■ **Task statement**:
Render every line of the data exactly as written, and leave out the pictures.

■ **Input**:

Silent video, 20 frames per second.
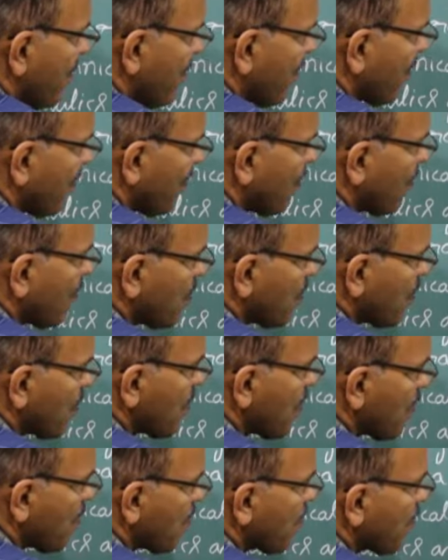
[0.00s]

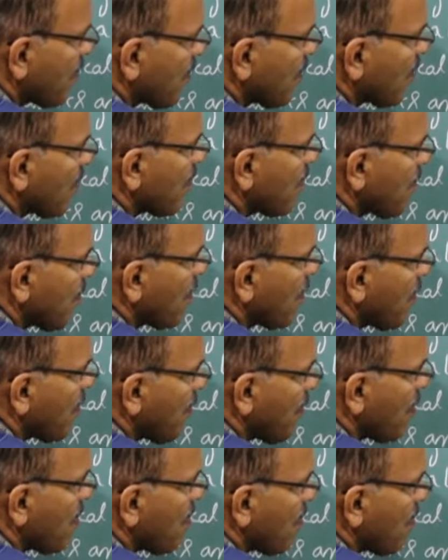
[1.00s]

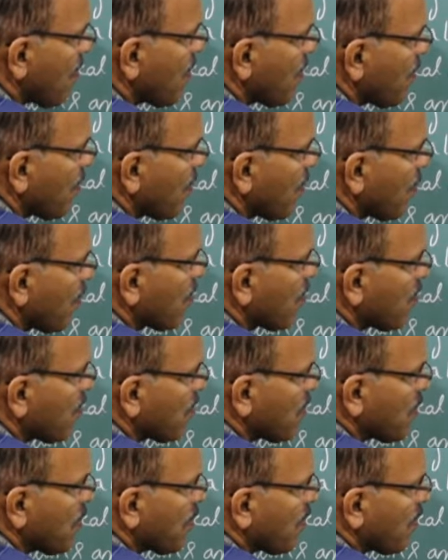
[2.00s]

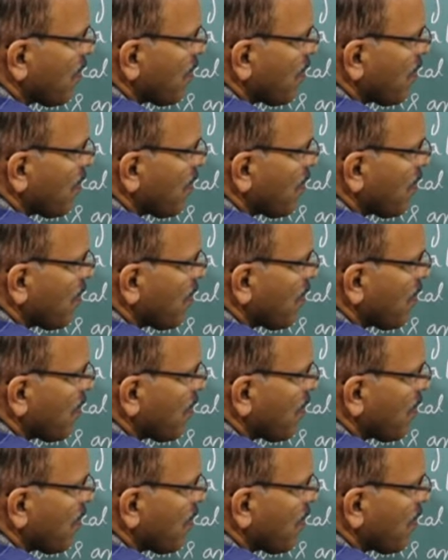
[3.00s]
(silence)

■ **Solution for this problem**:
Silent video, 20 frames per second.
[0.00s]

[1.00s]

[2.00s]

[3.00s]
(silence)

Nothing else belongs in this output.